#### Assigned task:
Write all entries out exactly, images excluded.

#### Exercise material:
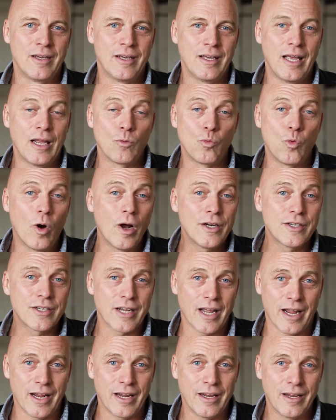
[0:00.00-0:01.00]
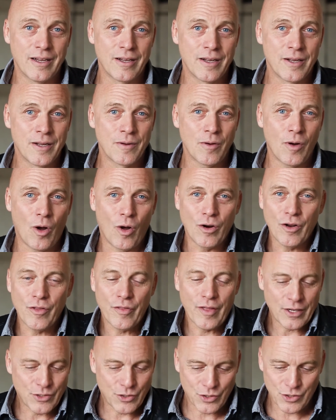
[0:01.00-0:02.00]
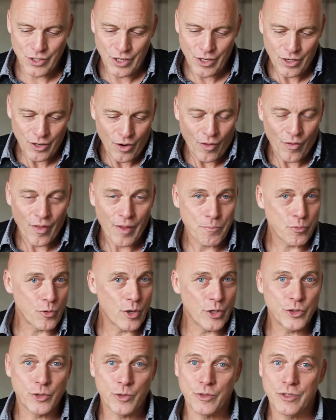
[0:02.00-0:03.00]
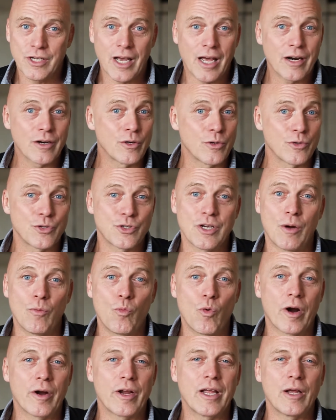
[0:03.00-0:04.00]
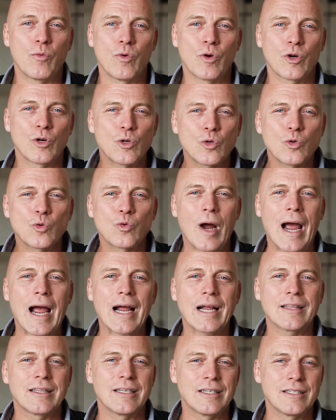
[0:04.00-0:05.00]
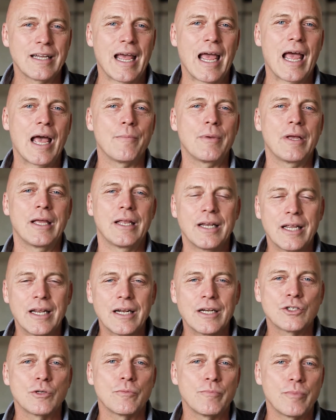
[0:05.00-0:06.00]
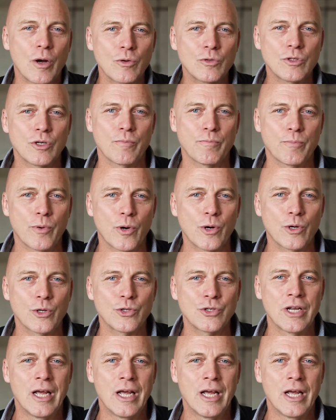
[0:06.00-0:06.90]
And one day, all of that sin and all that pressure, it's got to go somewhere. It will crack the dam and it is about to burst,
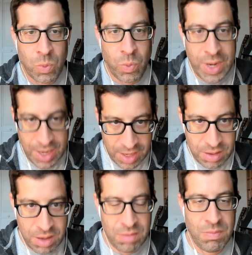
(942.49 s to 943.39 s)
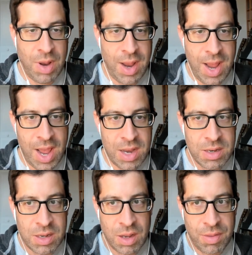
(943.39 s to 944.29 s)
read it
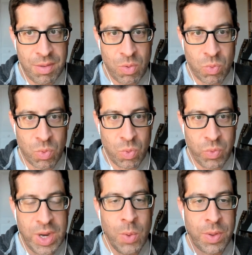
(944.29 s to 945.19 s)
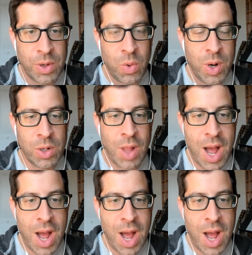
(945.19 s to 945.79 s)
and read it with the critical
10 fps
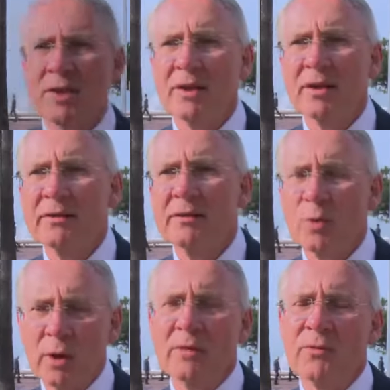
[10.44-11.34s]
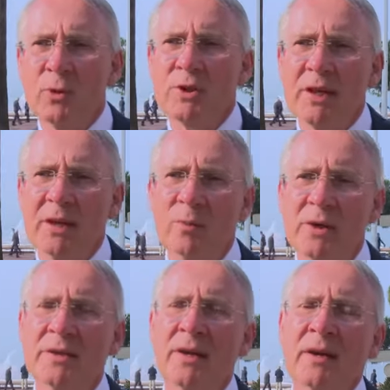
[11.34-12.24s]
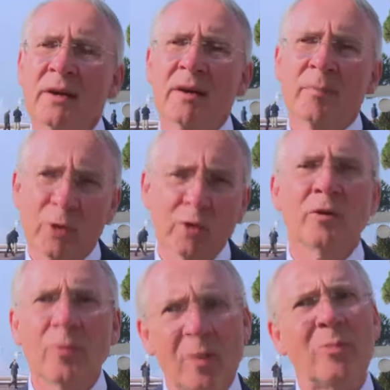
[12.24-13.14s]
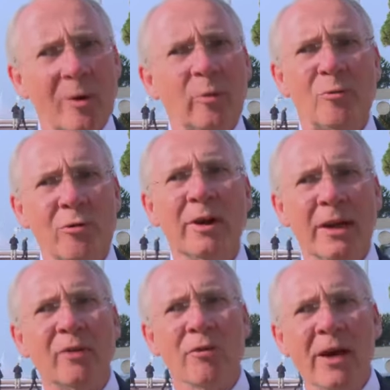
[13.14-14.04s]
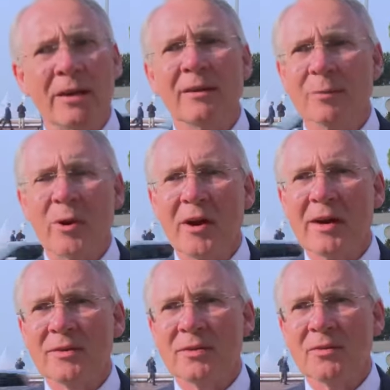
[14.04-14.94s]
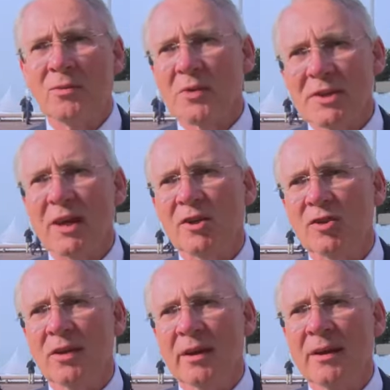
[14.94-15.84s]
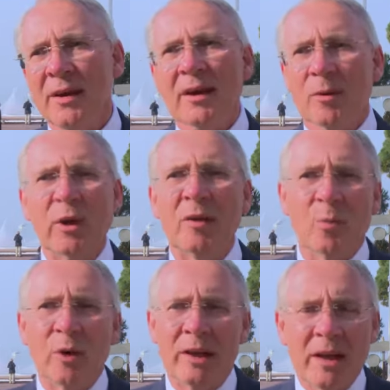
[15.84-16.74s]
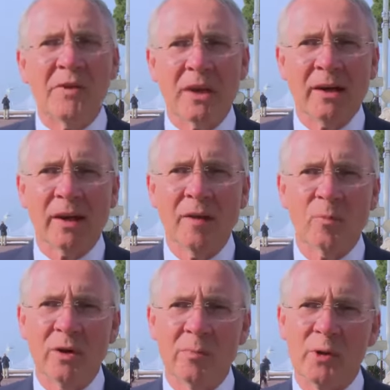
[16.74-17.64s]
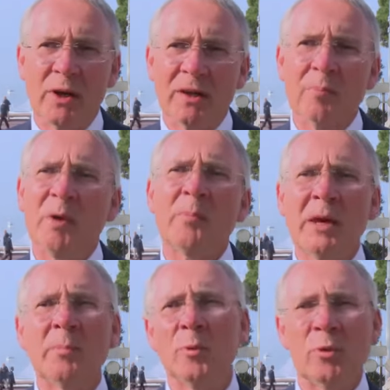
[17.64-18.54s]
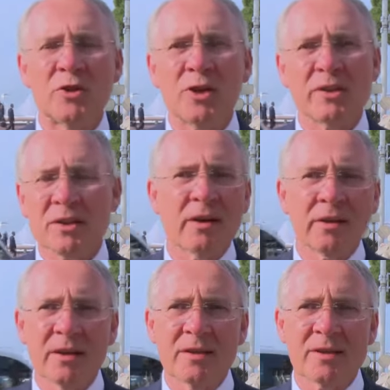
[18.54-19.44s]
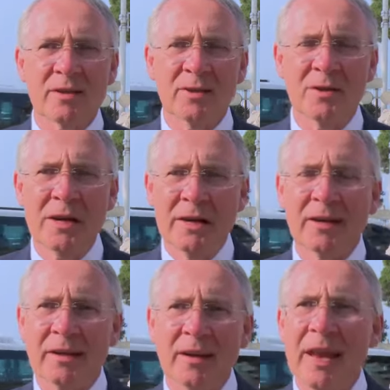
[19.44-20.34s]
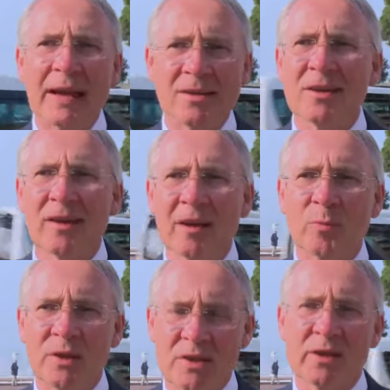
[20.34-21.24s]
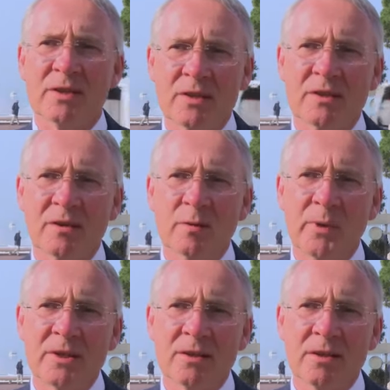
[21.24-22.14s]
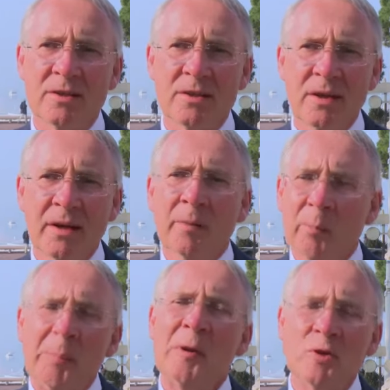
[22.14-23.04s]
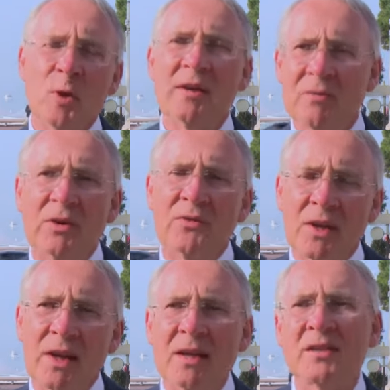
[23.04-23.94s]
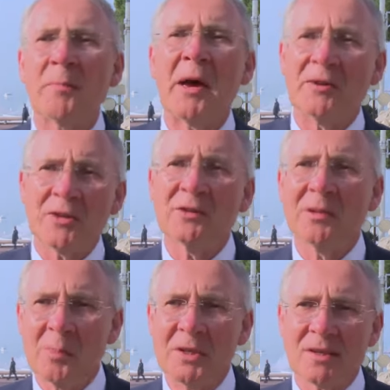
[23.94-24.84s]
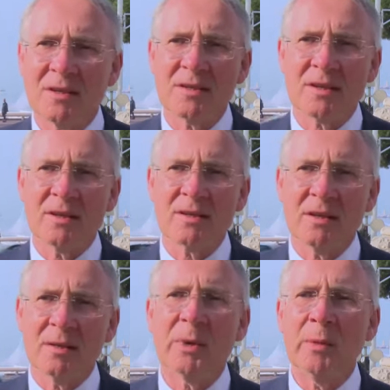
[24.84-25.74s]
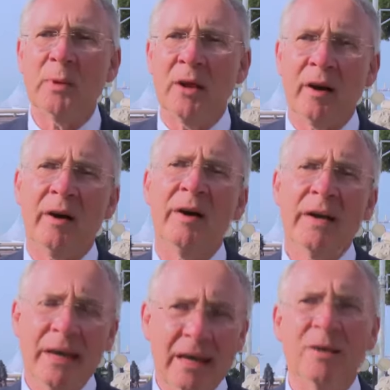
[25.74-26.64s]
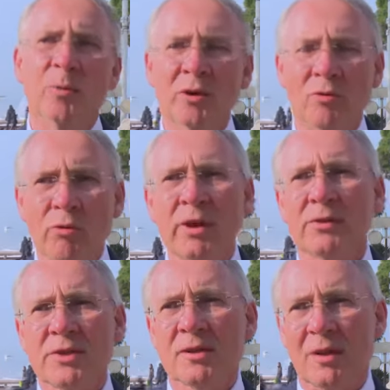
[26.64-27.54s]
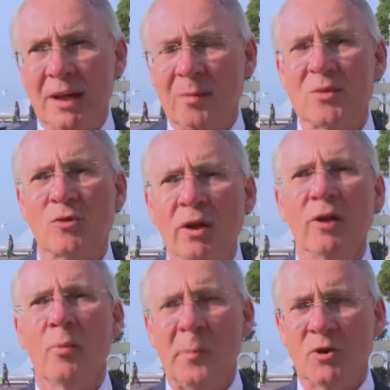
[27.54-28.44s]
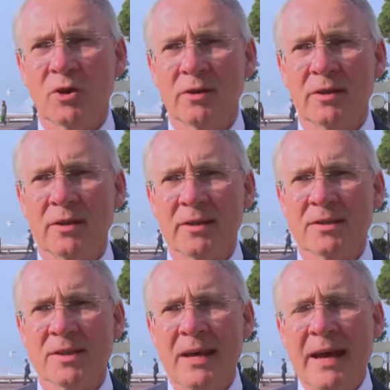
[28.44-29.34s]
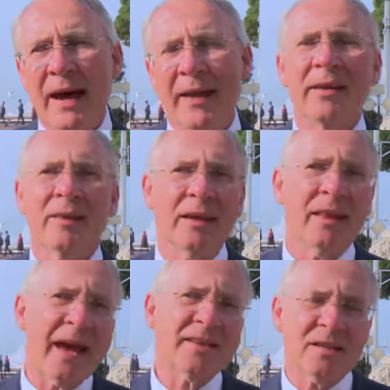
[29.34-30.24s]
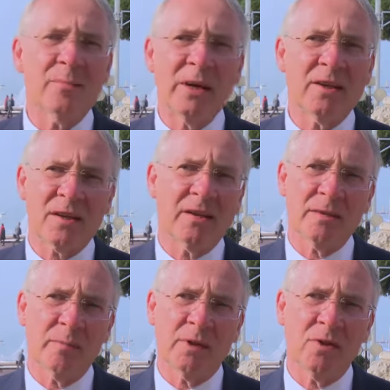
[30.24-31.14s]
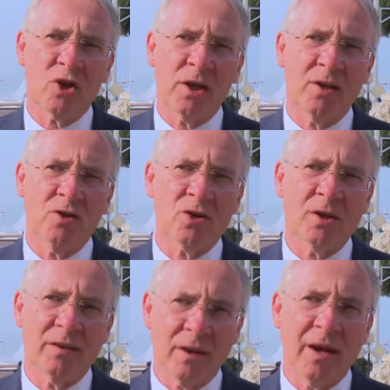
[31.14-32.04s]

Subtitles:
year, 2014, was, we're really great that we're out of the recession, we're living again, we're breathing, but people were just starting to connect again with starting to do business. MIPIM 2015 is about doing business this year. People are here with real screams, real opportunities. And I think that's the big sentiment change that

#### Solution to this exercise:
[0:00.00-0:01.00]
[0:01.00-0:02.00]
[0:02.00-0:03.00]
[0:03.00-0:04.00]
[0:04.00-0:05.00]
[0:05.00-0:06.00]
[0:06.00-0:06.90]
And one day, all of that sin and all that pressure, it's got to go somewhere. It will crack the dam and it is about to burst,
(942.49 s to 943.39 s)
(943.39 s to 944.29 s)
read it
(944.29 s to 945.19 s)
(945.19 s to 945.79 s)
and read it with the critical
10 fps
[10.44-11.34s]
[11.34-12.24s]
[12.24-13.14s]
[13.14-14.04s]
[14.04-14.94s]
[14.94-15.84s]
[15.84-16.74s]
[16.74-17.64s]
[17.64-18.54s]
[18.54-19.44s]
[19.44-20.34s]
[20.34-21.24s]
[21.24-22.14s]
[22.14-23.04s]
[23.04-23.94s]
[23.94-24.84s]
[24.84-25.74s]
[25.74-26.64s]
[26.64-27.54s]
[27.54-28.44s]
[28.44-29.34s]
[29.34-30.24s]
[30.24-31.14s]
[31.14-32.04s]

Subtitles:
year, 2014, was, we're really great that we're out of the recession, we're living again, we're breathing, but people were just starting to connect again with starting to do business. MIPIM 2015 is about doing business this year. People are here with real screams, real opportunities. And I think that's the big sentiment change that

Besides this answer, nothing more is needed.